*** Opening of Provided records ***

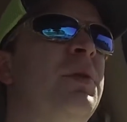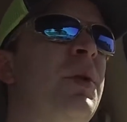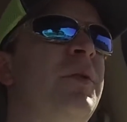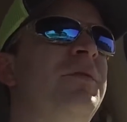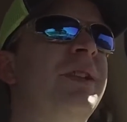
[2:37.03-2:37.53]

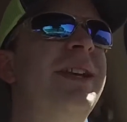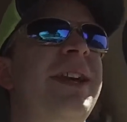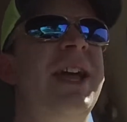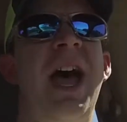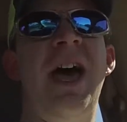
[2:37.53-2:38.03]

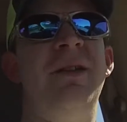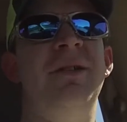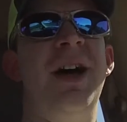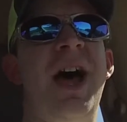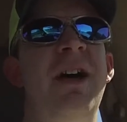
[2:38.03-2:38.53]
Hopefully,
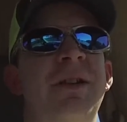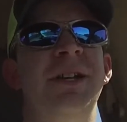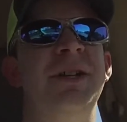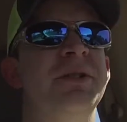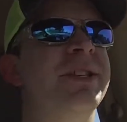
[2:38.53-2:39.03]
I
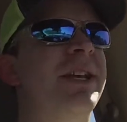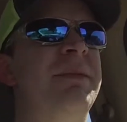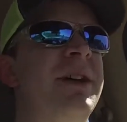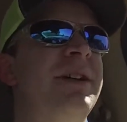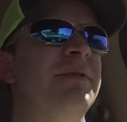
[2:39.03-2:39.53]
really don't think
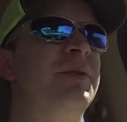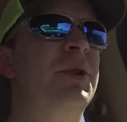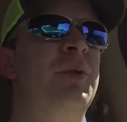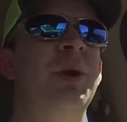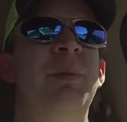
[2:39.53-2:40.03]
anybody is going
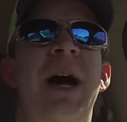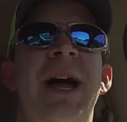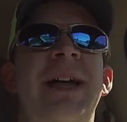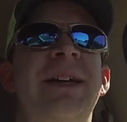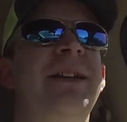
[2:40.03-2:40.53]
to want to
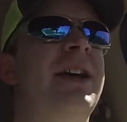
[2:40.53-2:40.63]
buy it.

*** Close of Provided records ***

* Directions:
From the line with "[2:38.03-2:38.53]" down to the last line of the entries above, set down every line exactly, apart from the pictures.

* Answer to this task:
[2:38.03-2:38.53]
Hopefully,
[2:38.53-2:39.03]
I
[2:39.03-2:39.53]
really don't think
[2:39.53-2:40.03]
anybody is going
[2:40.03-2:40.53]
to want to
[2:40.53-2:40.63]
buy it.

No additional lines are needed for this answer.